*** Input
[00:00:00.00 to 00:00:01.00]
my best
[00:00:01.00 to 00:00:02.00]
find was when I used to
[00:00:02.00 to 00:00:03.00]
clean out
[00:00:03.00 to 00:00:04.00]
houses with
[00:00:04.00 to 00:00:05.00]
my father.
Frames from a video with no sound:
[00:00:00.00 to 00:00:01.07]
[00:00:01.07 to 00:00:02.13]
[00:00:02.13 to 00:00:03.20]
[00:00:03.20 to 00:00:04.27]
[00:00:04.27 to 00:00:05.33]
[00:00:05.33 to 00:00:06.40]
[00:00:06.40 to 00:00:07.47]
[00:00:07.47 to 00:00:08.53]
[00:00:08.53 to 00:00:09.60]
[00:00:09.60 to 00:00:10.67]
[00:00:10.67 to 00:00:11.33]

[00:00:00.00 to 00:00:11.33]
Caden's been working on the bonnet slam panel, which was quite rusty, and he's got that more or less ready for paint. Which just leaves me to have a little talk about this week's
******
*** Input
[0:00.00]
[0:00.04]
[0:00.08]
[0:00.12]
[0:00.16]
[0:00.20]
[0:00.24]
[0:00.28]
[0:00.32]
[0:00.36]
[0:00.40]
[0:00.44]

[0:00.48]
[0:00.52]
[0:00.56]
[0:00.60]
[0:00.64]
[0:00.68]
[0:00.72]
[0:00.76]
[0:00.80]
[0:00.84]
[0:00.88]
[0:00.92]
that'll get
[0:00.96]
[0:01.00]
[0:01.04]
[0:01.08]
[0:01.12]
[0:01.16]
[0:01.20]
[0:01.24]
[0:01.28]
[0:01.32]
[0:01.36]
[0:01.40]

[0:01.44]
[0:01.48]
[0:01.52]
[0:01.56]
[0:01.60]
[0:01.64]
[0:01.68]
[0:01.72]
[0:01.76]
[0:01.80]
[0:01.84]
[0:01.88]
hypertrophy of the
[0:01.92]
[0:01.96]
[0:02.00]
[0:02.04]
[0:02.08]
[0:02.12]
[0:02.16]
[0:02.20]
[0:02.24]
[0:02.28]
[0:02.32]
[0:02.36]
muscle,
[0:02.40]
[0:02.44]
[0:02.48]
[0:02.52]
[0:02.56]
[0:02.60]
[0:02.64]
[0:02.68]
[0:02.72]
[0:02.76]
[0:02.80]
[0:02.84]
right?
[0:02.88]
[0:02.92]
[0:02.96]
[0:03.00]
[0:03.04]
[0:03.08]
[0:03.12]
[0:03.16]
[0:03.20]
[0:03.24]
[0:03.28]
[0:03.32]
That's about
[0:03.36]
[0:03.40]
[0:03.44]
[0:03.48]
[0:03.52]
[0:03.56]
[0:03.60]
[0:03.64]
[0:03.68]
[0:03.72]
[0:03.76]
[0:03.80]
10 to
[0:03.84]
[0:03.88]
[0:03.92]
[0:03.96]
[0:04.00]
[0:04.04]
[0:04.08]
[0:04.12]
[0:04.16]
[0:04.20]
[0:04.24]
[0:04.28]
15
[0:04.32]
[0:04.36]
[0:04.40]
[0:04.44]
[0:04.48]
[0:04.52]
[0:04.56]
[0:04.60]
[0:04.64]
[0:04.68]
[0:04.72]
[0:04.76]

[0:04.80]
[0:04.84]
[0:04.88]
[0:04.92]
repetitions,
******
Directions for this task: For this exercise, output exactly the lines above from the line with "[00:00:00.00 to 00:00:01.00]" to the line with "Frames from a", counting both, and leave out the rest.

Task answer:
[00:00:00.00 to 00:00:01.00]
my best
[00:00:01.00 to 00:00:02.00]
find was when I used to
[00:00:02.00 to 00:00:03.00]
clean out
[00:00:03.00 to 00:00:04.00]
houses with
[00:00:04.00 to 00:00:05.00]
my father.
Frames from a video with no sound:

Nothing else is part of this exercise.